Cleopatra had a child with Julius Caesar. After his death, she had three more —
two sons and a daughter — with his protégé, Marc Antony. Motherhood confirmed
her hold on the throne. She was a little bit the reverse of Henry VIII; she too
needed a male heir, though she was rather more successful in securing one.
Almost certainly Marc Antony and Julius Caesar represent the extent of
Cleopatra's sexual history. She was self-reliant, ingenious and plucky, and for
her time and place remarkably well behaved. Having inherited a country in
decline, she capably steered it through drought, famine, plague and war.
What good can be said of a woman who sleeps with two of the most powerful men of
her age, however? The fathers of Cleopatra's children were men of voracious and
celebrated sexual appetites. Cleopatra has gone down in history as a wanton
seductress. She is the original bad girl, the Monica Lewinsky of the ancient
world. And all because she turns up at one of the most dangerous intersections
in history, that of women and power.
She presides eternally over the chasm between promiscuity and virility, the
forest of connotations that separate "adventuress" from "adventurer." Women
schemed while men strategized in the ancient world, too. And female power
asserted itself regularly, if more covertly than it had on the Greek stage. In a
first century B.C. marriage contract, a woman promises to be faithful and
attentive — and to not add love potions to her husband's food. Clever women,
Euripides had already warned, are dangerous women.
Granting that the double standard has outlived Cleopatra by at least 2,000
years, what are we doing today on that Egyptian hill, under the ruins of the
temple of Taposiris Magna? "This could be the most important discovery of the
21st century," says Egypt's antiquities director, Zahi Hawass, of the dig.

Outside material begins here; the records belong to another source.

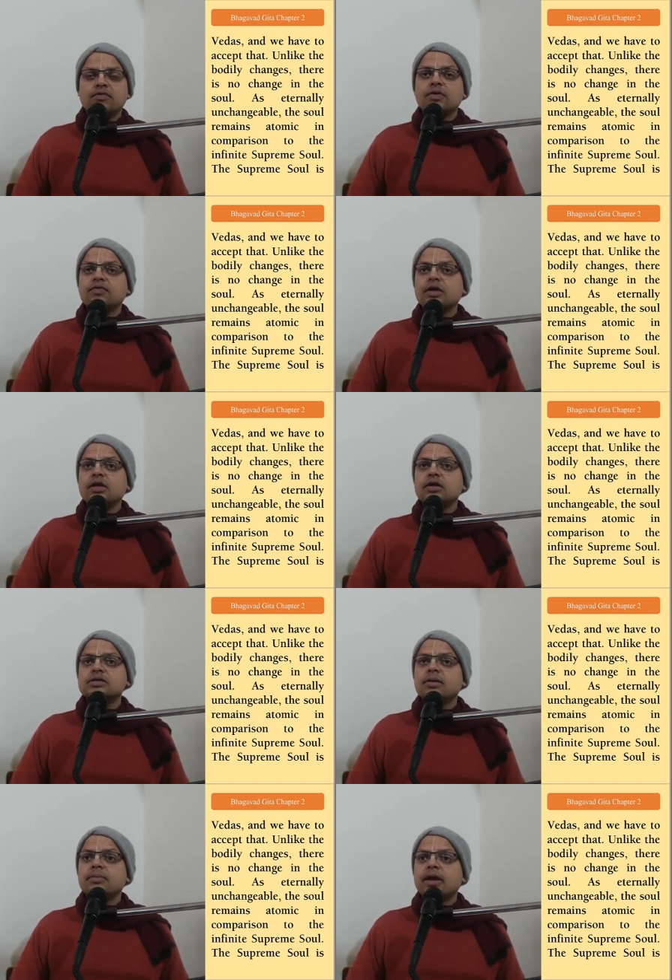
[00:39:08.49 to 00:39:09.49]
we feel a
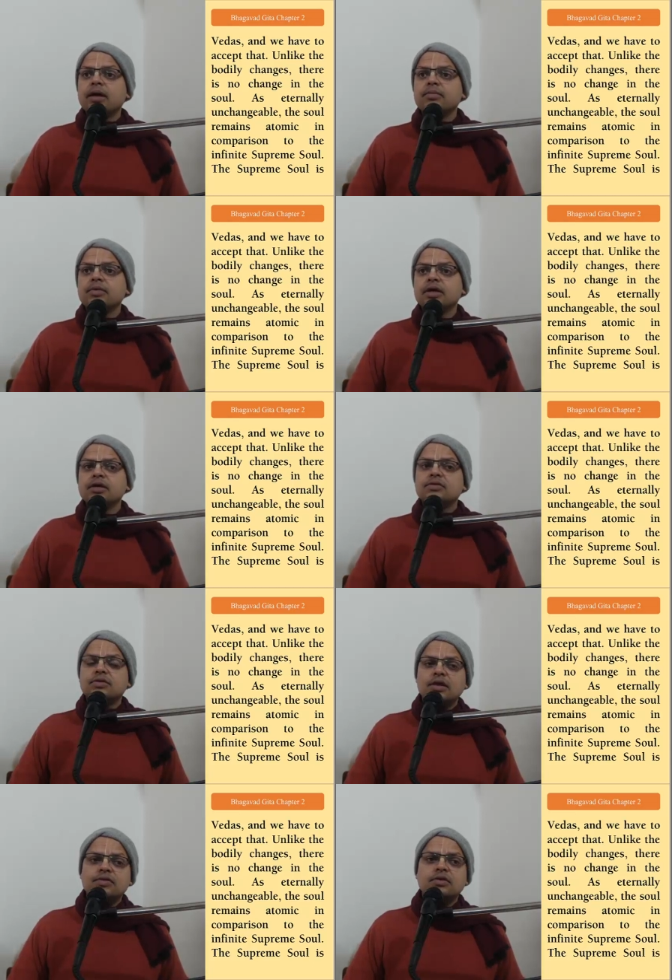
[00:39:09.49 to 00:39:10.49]
sublime
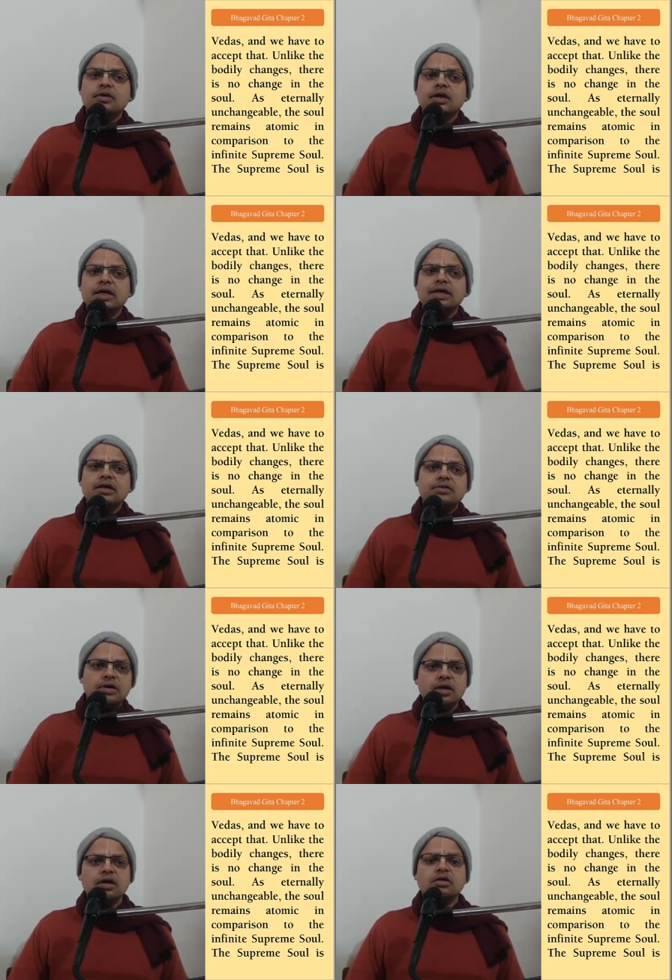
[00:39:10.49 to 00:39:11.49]
sense
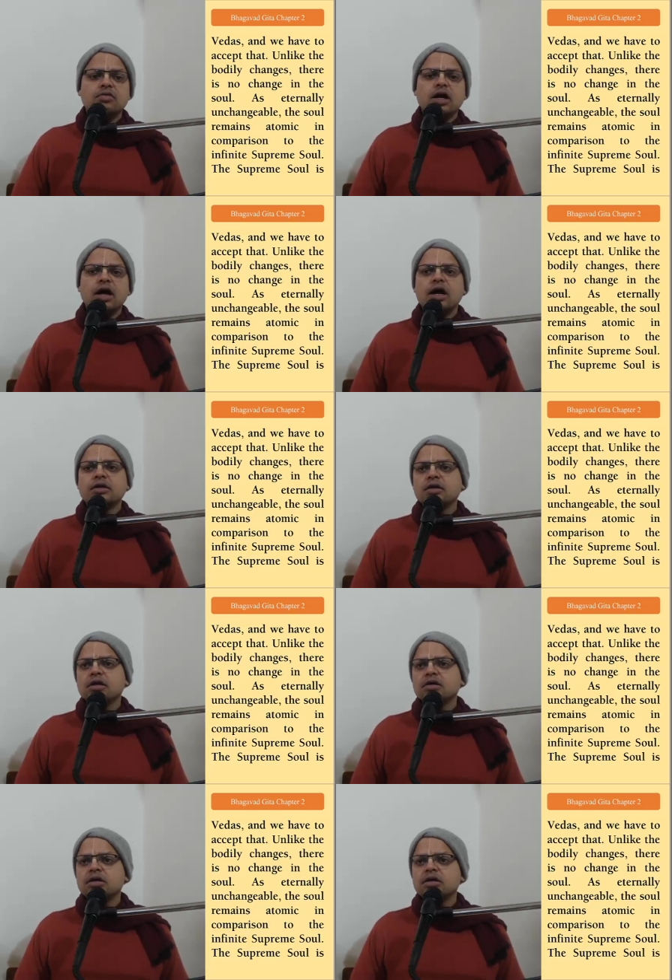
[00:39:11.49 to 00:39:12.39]
descending into our heart in our,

Certainly it would be a relief to cross Cleopatra off our list of objects we
have lost, or believe we have lost: Atlantis, Jamestown, an entire tribe of
Israel, good manners, Jimmy Hoffa.
If we find Cleopatra's tomb — and certainly we will find something relevant, as
Dr. Hawass seems determined to make a discovery to rival the 1922 one of King
Tut — we may well be able to solve the mystery of Cleopatra's death. Surely
there will be no asp preserved at her mummified side. It was likely retrofitted
to the tale. It's not difficult to figure out what someone is trying to say when
he pairs a lady with a snake.
We may be able to determine if Cleopatra committed suicide or was in fact
murdered, however. As a prisoner, she was an embarrassment to the Romans, unsure
how to triumph resoundingly yet sympathetically over a woman. They may have
beaten her to the punch.
To a great extent her enemies have insured our fascination with Cleopatra. It
was the Roman civil war that secured her immortality. And it was Octavian, her
nemesis and the future Augustus Caesar, who established her as a femme fatale.
He may well have offered up the Classic Comics version of the debauched,
duplicitous Egyptian queen and paved the way for Joseph L. Mankiewicz. But he
magnified Cleopatra to hyperbolic proportions in the process — so as to do the
same with his own victory. Cleopatra's story differs from most women's stories
in that the men who wrote it, for their own reasons, enlarged rather than erased
her role.
Octavian hardly needed to inflate the tale: Here is a royal woman who could be
said to have died, after all, for love. Romantic tragedies don't get any better,
which explains why Shakespeare had a difficult time improving on Plutarch. And
Cleopatra puts a vintage label on something we have always known existed:
mind-altering female sexuality. It's that love potion again.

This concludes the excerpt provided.